Security researchers detected a dangerous and widespread attack against companies in Russia, the hacking group behind is known as OldGremlin. The targets are prolific companies in different sectors, and the hackers appear to be using different ransomware and related malware as their weapons of choice.
Russian Companies Targeted By Ransomware Campaign Orchestrated by OldGremlin Hacking Group
Russian companies have become the target of a new devastating wave of ransomware attacks. This news came out of several reports indicating that the intrusions are related and tracked down to a single hacking group. It is called OldGremlin, and it is believed that it is organized by a very experienced collective. The target companies are from essential sectors of the industry: financial institutions (including banks), manufacturing, software developers, and medical laboratories.
The first attacks have been tracked to have started back in March this year. According to the known information, the campaigns have been several; the first successful intrusion was done on August 11 against a clinical laboratory. This shows that hackers are continuously monitoring and updating their strategy to find a weakness. One of the speculations is that the criminals use Russian targets as a test before switching to another country. It appears that the hackers are using a sophisticated attack method with multiple malware. The main goal is to deliver complex ransomware to the targeted companies’ internal networks. They will encrypt target users’ data and then extort the victims for a decryption payment.
OldGremlin Hacking Group and Their Infiltration Tactics
The mechanism used by the hackers is not the simple brute force approach and automatic virus deployment, which is commonly observed by most criminal groups. Instead the group uses custom-designed Trojans which are programmed to deliver additional payloads to the target computers. Two of the detected ones are TinyNode and TinyPosh.
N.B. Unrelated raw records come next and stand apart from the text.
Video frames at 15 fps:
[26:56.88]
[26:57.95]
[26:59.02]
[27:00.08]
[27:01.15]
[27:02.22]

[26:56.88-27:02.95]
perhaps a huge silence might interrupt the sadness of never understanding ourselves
One of the first mechanisms used to intrude onto a given network is to send out a phishing email message, which impersonates as an invoice sent by the RBC Group, one of the major media groups in Russia. Depending on the attack campaign, the message contents may change to scam the recipients into believing that it comes from a financial institution, a partner company, dental clinics, customers, etc. One of the widespread campaigns made use of COVID-19 themed messages, which were a very effective mechanism for delivering malware.
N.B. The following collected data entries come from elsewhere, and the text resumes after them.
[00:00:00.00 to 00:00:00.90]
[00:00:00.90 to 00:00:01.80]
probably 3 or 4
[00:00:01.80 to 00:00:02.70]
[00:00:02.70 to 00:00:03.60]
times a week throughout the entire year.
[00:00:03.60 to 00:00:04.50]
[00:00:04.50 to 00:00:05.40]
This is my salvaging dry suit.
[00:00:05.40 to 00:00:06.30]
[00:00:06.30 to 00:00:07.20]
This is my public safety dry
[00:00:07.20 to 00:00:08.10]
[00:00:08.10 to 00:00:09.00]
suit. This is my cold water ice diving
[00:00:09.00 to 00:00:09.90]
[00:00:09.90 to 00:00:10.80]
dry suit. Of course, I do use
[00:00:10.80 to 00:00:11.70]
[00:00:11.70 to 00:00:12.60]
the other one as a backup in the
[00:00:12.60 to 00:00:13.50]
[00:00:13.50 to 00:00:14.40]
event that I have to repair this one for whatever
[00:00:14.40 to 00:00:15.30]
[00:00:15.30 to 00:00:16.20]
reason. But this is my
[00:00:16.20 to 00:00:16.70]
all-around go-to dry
The contents of the messages will contain either a link or an attached file to deliver the Trojans mentioned above. They will execute their built-in sequences; in the end, the local client agent will establish a secure connection to the hacker-controlled servers. This persistent connection allows the criminals to overtake control of the machines, spy on the victims, and install the relevant ransomware.
The attacks by the hacking group continue with different campaigns and attack models. By all means, the hackers’ attitude shows that they will continue with their efforts and attempt to intrude onto other networks as well.